### What is expected
Beginning with the line that contains "[00:00:01.60 to 00:00:01.80]", print each line to the end of the data exactly. Omit the pictures.
——
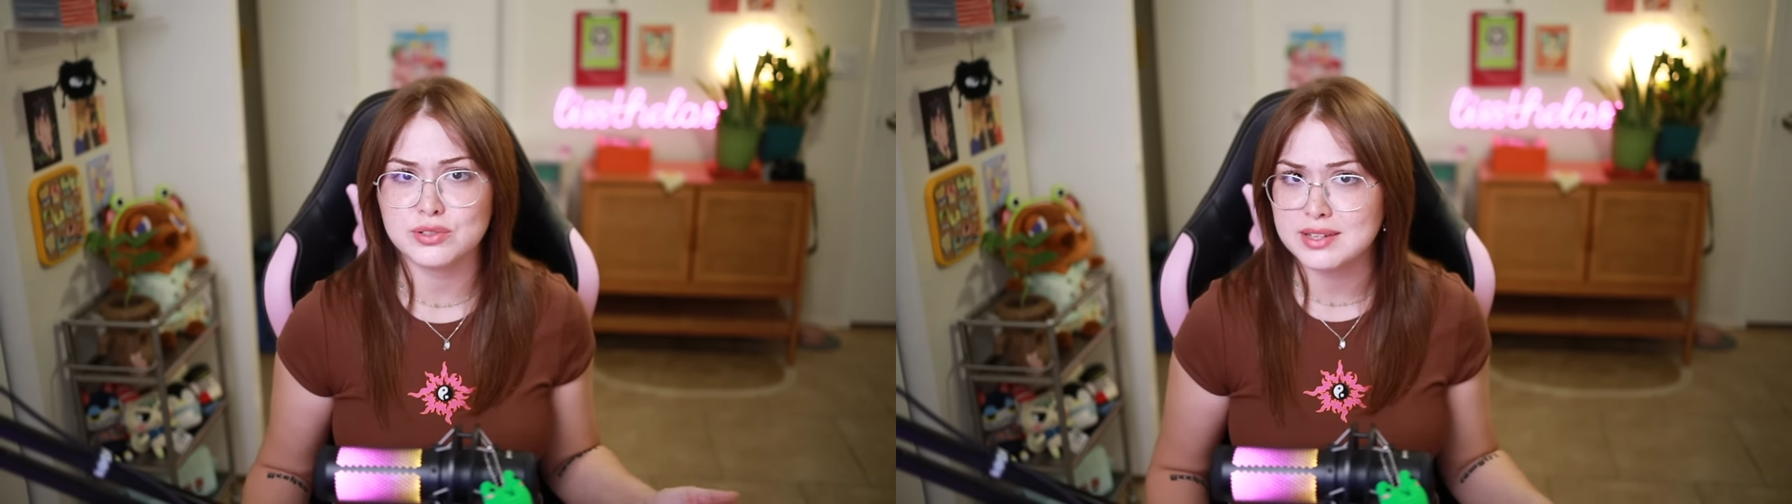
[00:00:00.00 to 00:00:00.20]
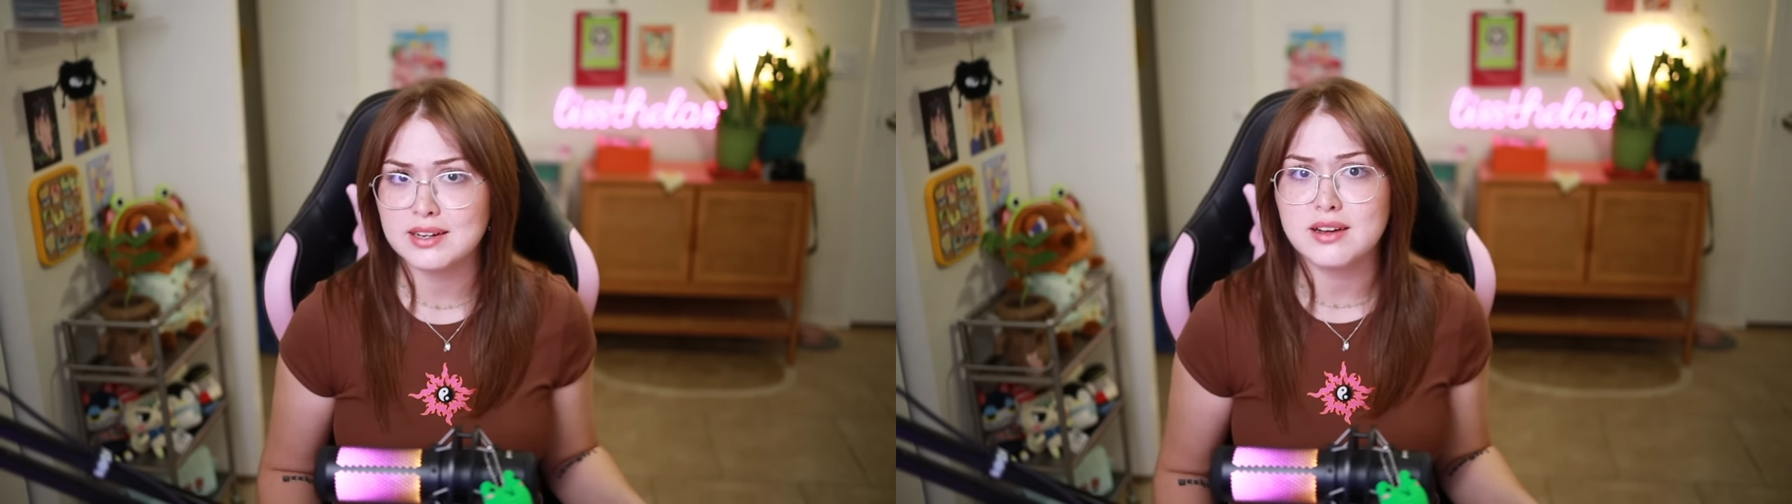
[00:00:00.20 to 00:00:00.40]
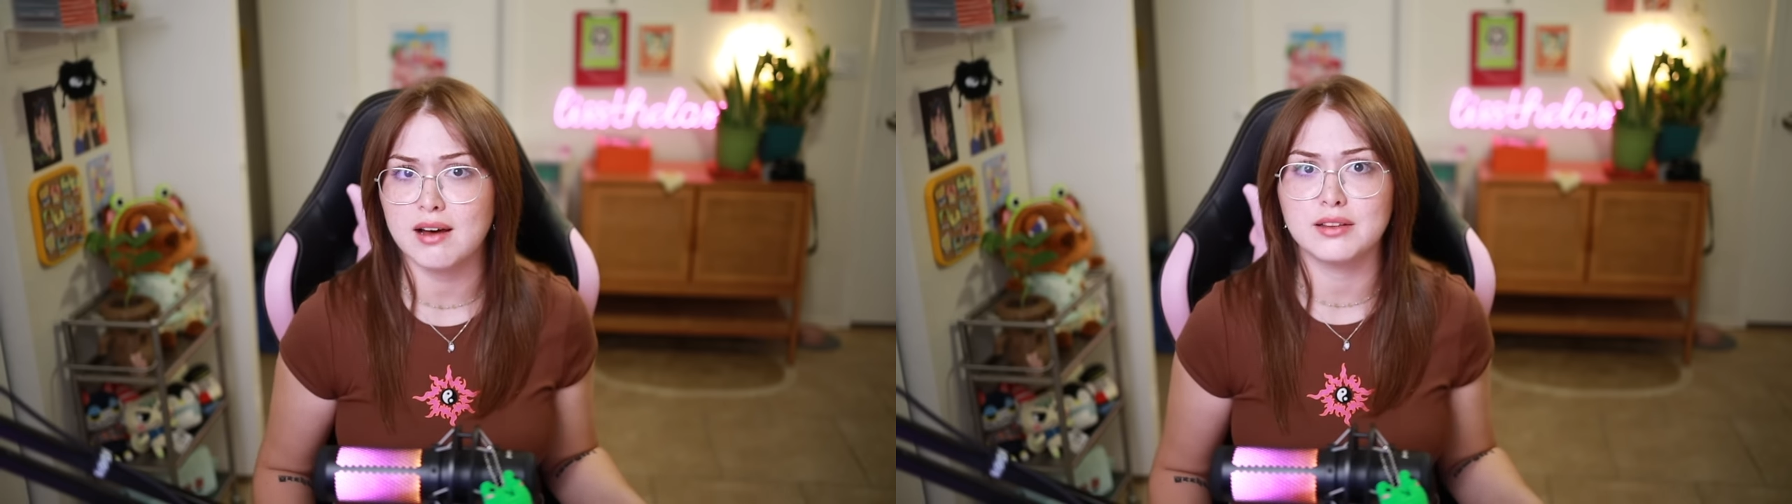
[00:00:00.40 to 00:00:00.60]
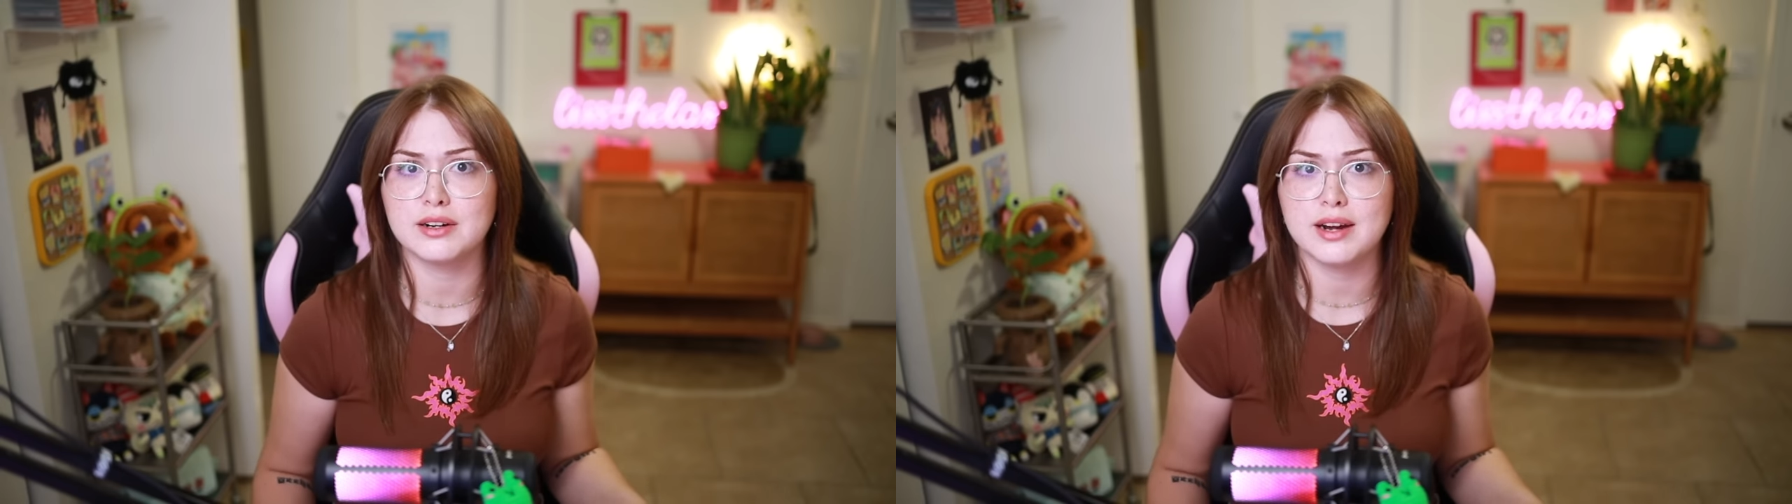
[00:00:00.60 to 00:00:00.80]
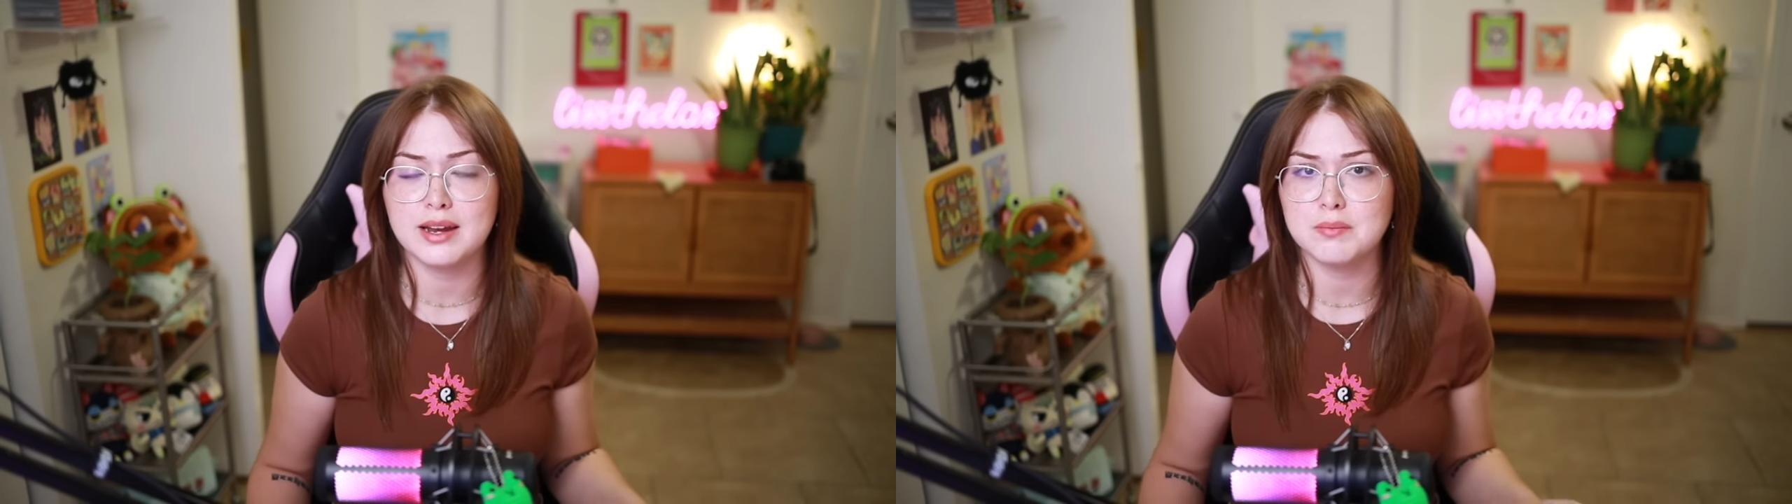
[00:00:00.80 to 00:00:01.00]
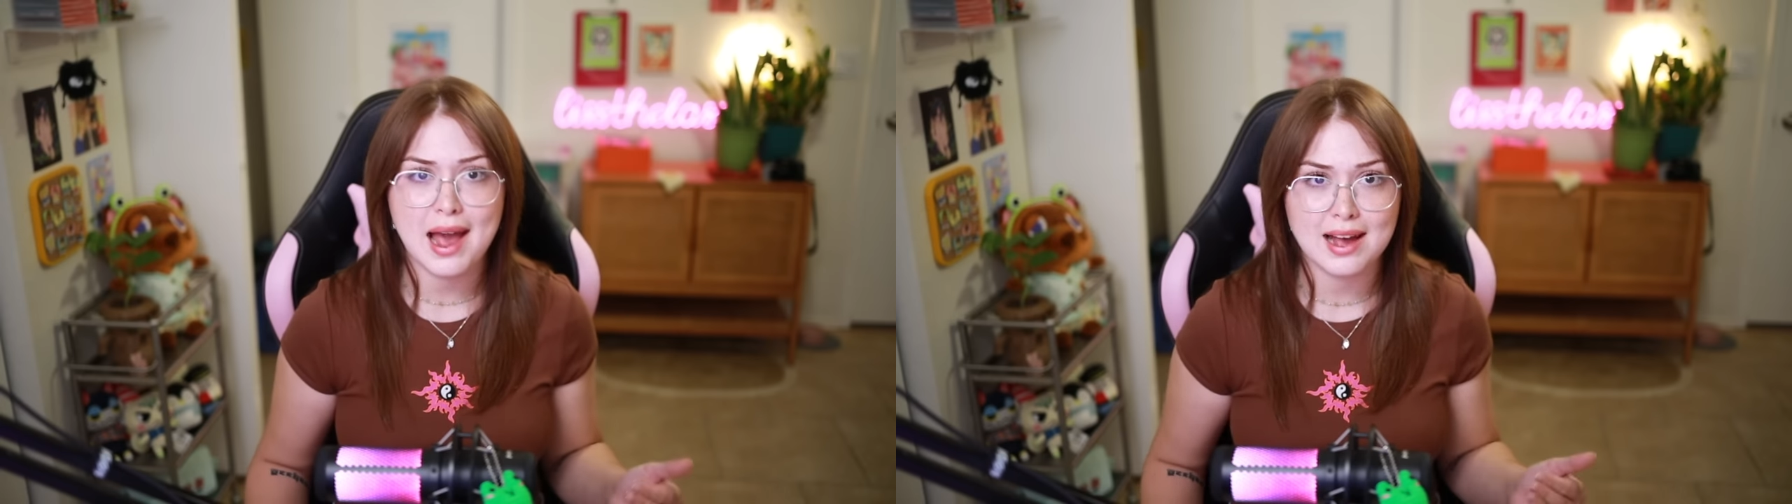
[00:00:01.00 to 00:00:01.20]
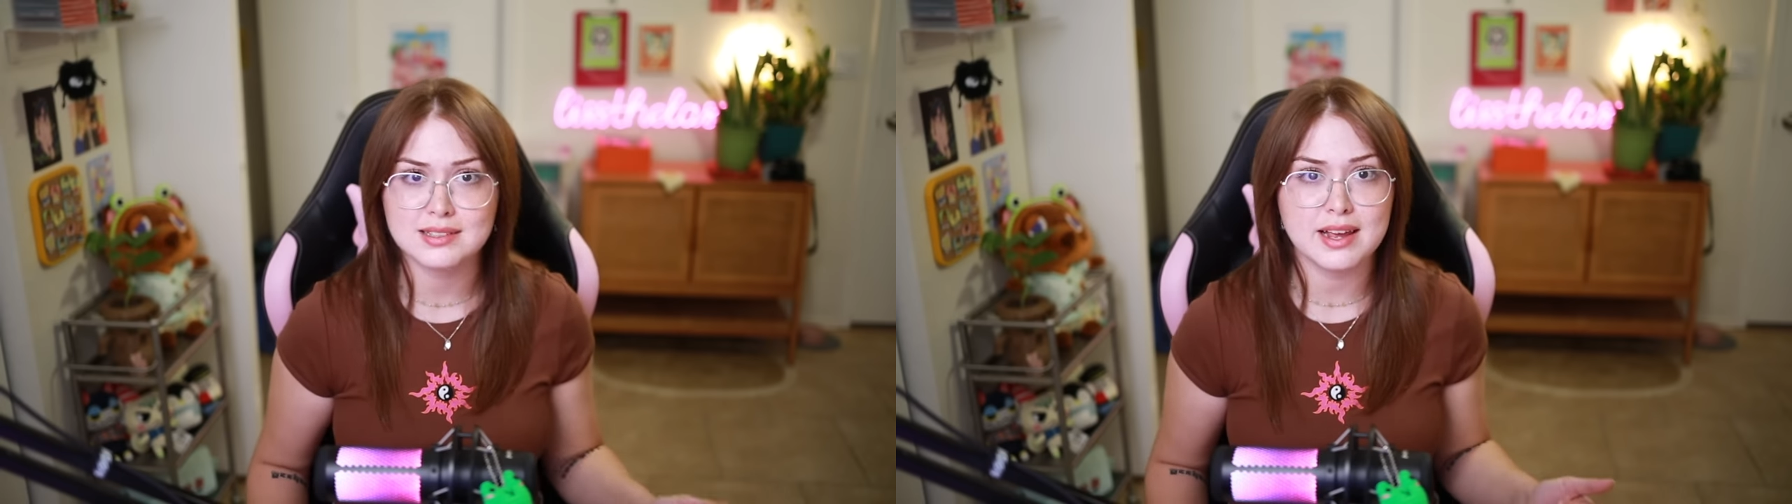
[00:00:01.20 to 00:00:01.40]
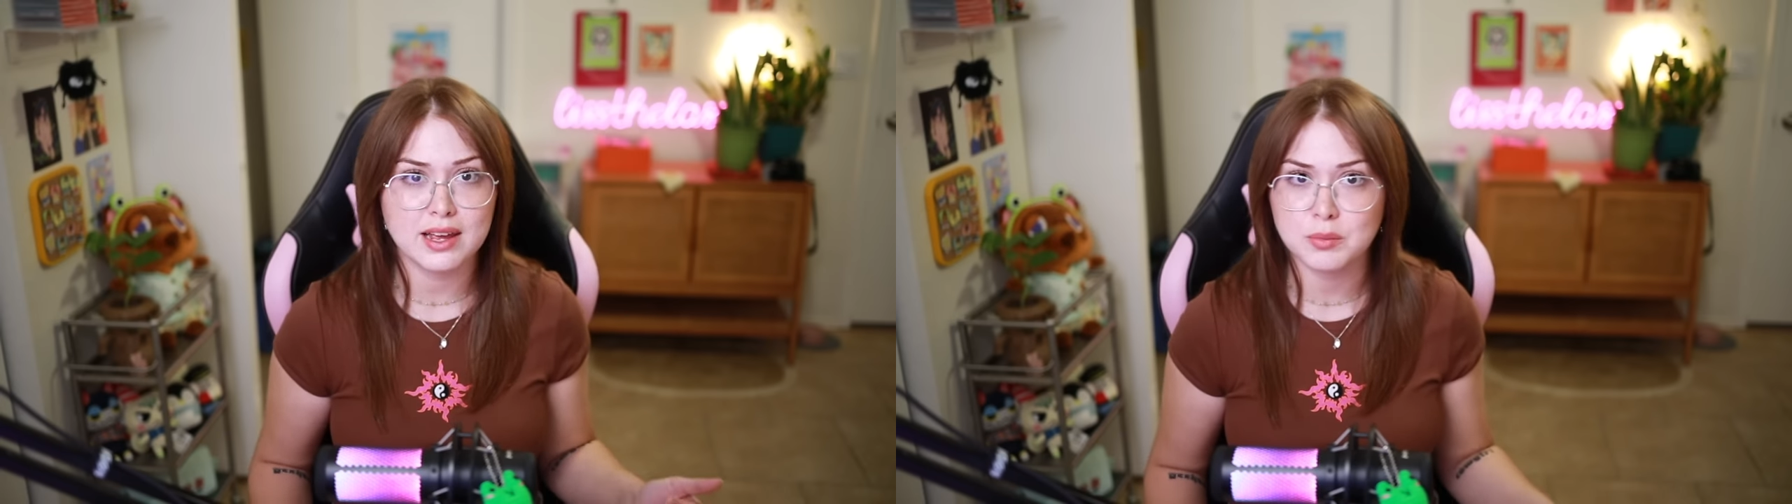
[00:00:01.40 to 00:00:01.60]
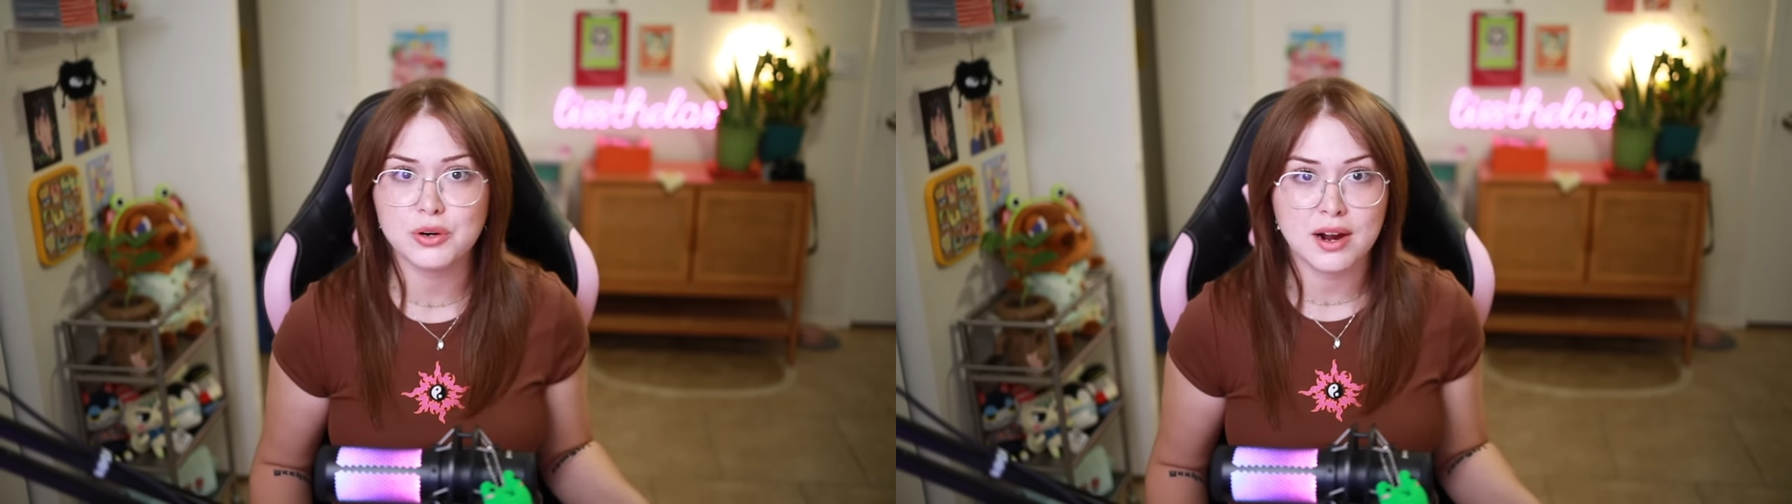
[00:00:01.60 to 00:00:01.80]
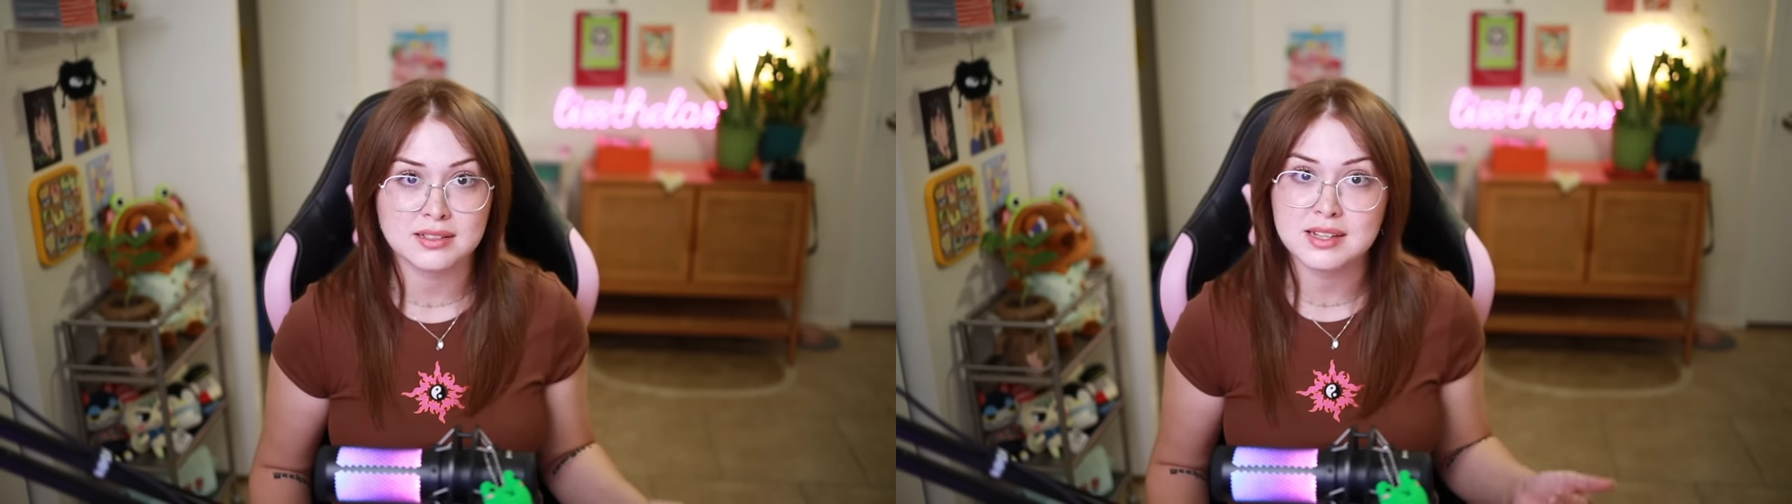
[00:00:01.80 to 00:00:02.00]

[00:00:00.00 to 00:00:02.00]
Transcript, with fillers: skin color in past Animal Crossing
——
### Solution to the problem
[00:00:01.60 to 00:00:01.80]
[00:00:01.80 to 00:00:02.00]

[00:00:00.00 to 00:00:02.00]
Transcript, with fillers: skin color in past Animal Crossing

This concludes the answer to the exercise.